Ahh well, this'll do for now... thanks again.
It's an interesting idea to have some sort of built-in, centralized thread aggregation. I could easily see something like CF9's cache methods in the thread area. Sorry, that doesn't make any sense - what I mean is that you can get the list of all cache IDs in CF9 - cacheGetAllIDs(). Would be cool to have something like that for threads:
... that would return an array of all still-running threads.
You can. Use the cfthread scope. Well, it will return ALL threads, not just the ones running, but you can filter it.
CFThread is definitely good when you're on the same page. Just doing some brain-storming about a way to reference threads generated on different pages. I think it's a very outlier type use-case; but, it could be useful.
Heh, I have to say - I have no idea what the rest of this blog entry is - just saw the comment come in via email. ;)
No worries my friend - an old post that got bumped up again.
Hi Ben great article and yes this is several years late but hey that's the timeless beauty of the internet ;)
I'm also running into a situation currently where it would be great to have some kind of THREAD scope i could use to access all running threads and then reuse them.
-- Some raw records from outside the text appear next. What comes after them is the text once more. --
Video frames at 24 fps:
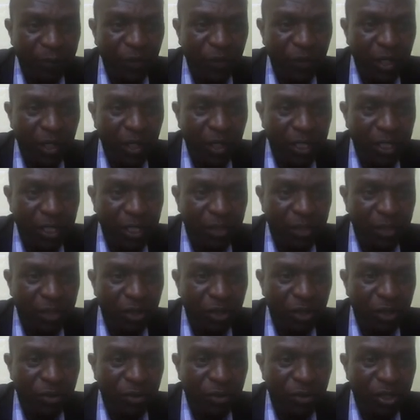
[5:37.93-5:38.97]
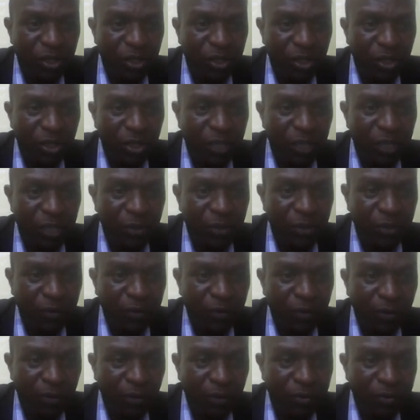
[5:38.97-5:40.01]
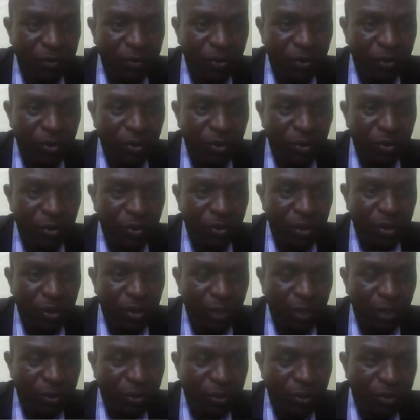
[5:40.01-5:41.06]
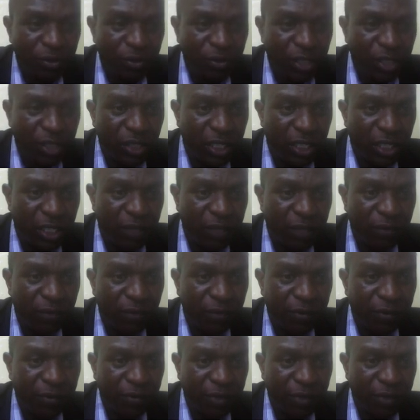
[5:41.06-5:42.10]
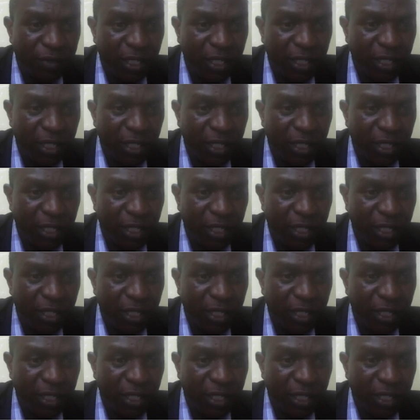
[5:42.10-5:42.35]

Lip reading: It is going to be taught in which form you choose. I'm going to teach it in form 3,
I've got a system based heavily on 3rd party XML synchronisations of traveller profiles, and there can be up to 10 concurrent threads running all sending Profiles to the external system at a rate of around 120 per minute (10 x 120 = total throughput of profiles per minute). These syncs can be fired from either a scheduled process that runs every 15 mins, or by database triggers or direct page requests within the CF app. It would be great to leave these 10 Named threads always open and dedicated to the profile syncs to optimise resources, however I can't see anyway to do that currently due to page requests coming from all over the system. Currently i just fire off new threads for each sync no matter where it happens in the system which can cause up to 30-40 threads to be created in peak times.
I might try and play around with your Application struct example Ben and see if I can't manage a set of 10 named threads and try and sleep them upon completion of a given task and reuse them when needed.
@JQ (Feb 15, 2010),
That was an old comment of yours, but in case you are still wondering I saw this, too, also with CF8.01 (yes, I'm still stuck with that version!). I commented on the same issue in Ben's previous post of the series (Learning Coldfusion 8: CFThread Part III - Set It And Forget It).
The problem is that all threads use the same strURL variable from the parent code, but this gets updated during the loop that creates the threads themselves, so that in fact by the time the threads actually run they all see the last value of it, download the picture from the same URL and give it the same filename.
The solution is to pass the url as a cfthread attribute, like in:
cfthread (...) myUrl="#strURL#"
and use this attribute inside the thread:
cfhttp url="#attributes.myURL#" (...) file="#GetFileFromPath( attributes.myURL )#"
This way you are saving and using the value strURL had at the moment the thread was created, and not the one it has when it runs.